O declínio do império romano

As tardes de veraneio de Berlusconi em Villa Certosa, na Sardenha, vieram dar o picante burlesco de que as notícias da actualidade, sempre tão carregadas de negrume, necessitavam. Mulheres bonitas saindo da mansão do Cavaliere, beldades semi-nuas à beira da piscina, e até um hóspede masculino, apanhado como veio ao mundo sob o sol da Sardenha – o suficiente para sugerir dias de luxúria na mansão de um primeiro-ministro europeu, a pouco menos de dois meses das eleições para o Parlamento Europeu.

Confesso que tenho um particular interesse por Silvio Berlusconi. Não por razões afectivas, ou políticas, mas porque creio ver em Berlusconi, com as suas já entediantes historietas de relações extra-conjugais, com os seus ademanes de clown, besuntado de “fond de teint”, o cabelo pintado de negro, a pele retocada por liftings e botox, um símbolo da decadência do poder político na Europa.

O poder infinitamente corrompido, a escolha da mentira e do discurso hipócrita como registo quotidiano, o compadrio, a desonestidade intelectual, o desprezo pela ideia da política como uma busca do bem comum, de serviço à comunidade.
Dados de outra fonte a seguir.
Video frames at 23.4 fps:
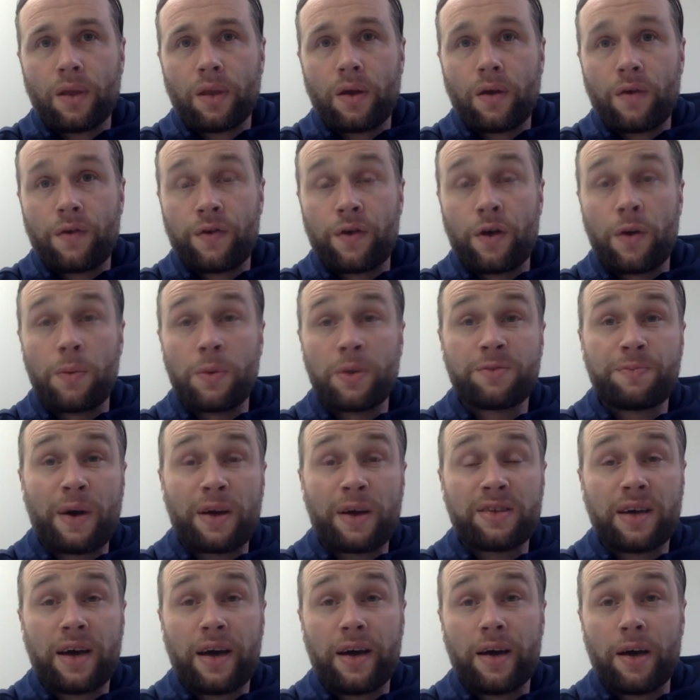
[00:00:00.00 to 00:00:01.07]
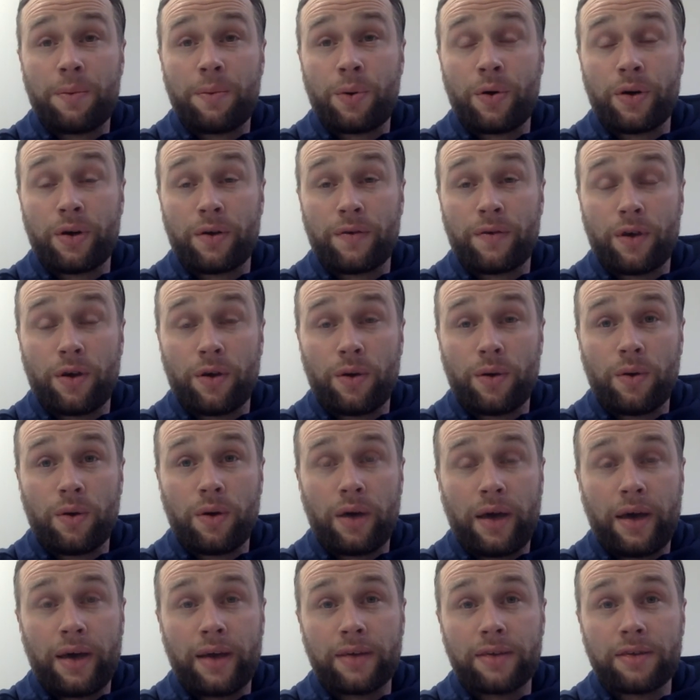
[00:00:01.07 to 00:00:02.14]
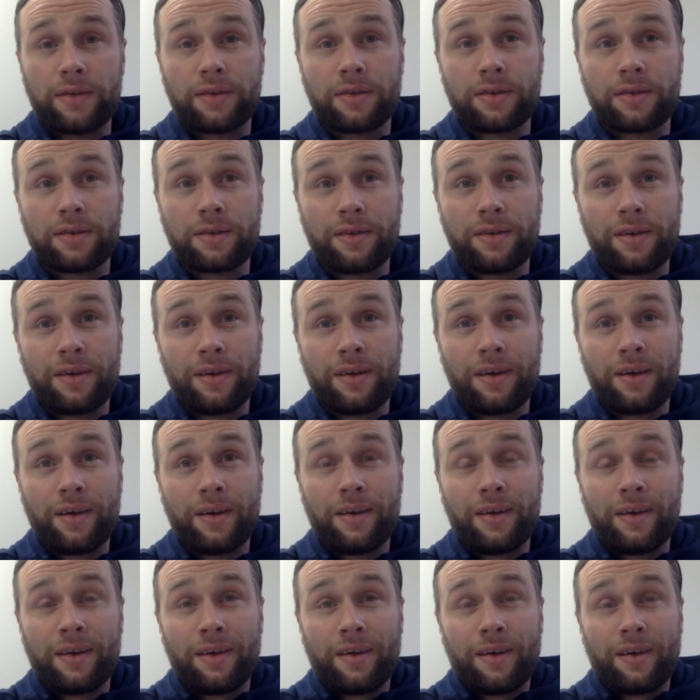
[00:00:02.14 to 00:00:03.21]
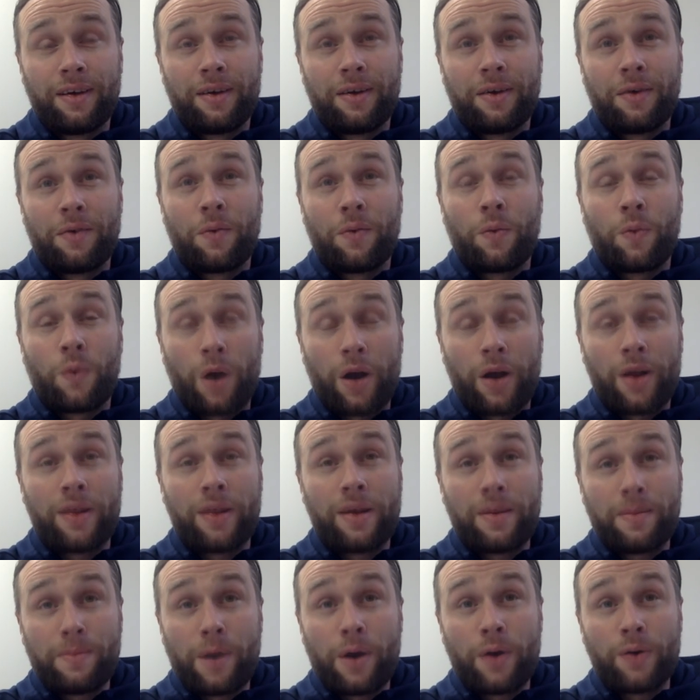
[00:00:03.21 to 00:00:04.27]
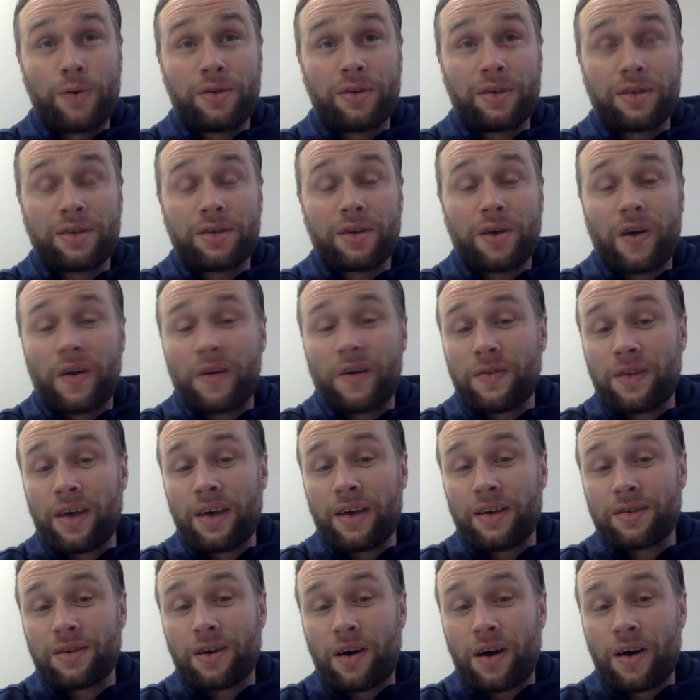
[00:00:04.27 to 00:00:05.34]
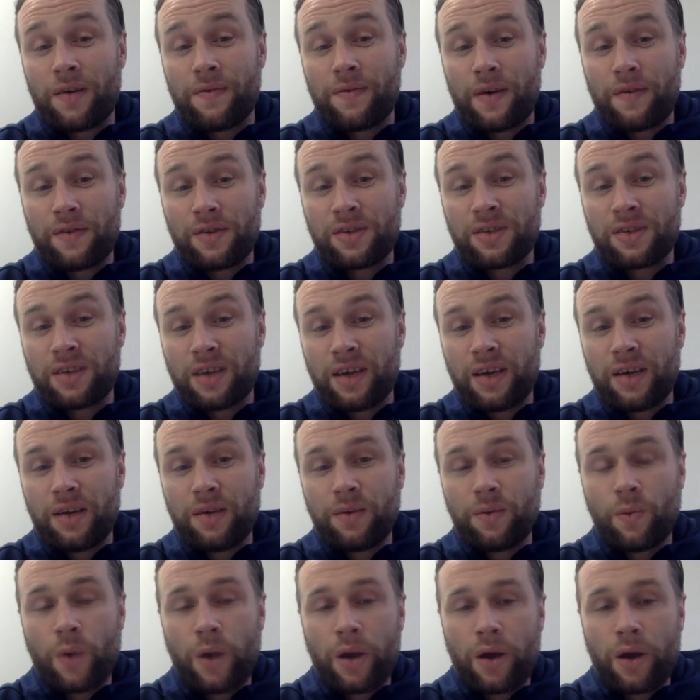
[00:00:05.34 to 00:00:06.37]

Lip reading: From a spectator point of view, it's one of the most exciting things that I've ever seen.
Há uma classe política europeia que partilha estes mesmos males com Berlusconi, mas a máscara de burocrata cinzento continua a ser, no ocidente, um sinónimo de seriedade e competência, e é sob essa máscara que dissimulam o seu clandestino, mas nem por isso menos arraigado, berlusconismo.

Garrido, espalhafatoso, desbocado, com tiques de imperador romano em inexorável declínio, Silvio Berlusconi personifica a decadência final de uma classe política que há muito pôs as ideologias ao serviço da conquista e perpetuação do poder. Com os meios de comunicação social convenientemente domesticados, e uma classe política que, independentemente da ideologia, persegue o mesmo fim, debitam sound-bytes testados pelos mais reputados fazedores de opinião, e alimentam os vícios privados que renegarão, com enfática repulsa, na praça pública.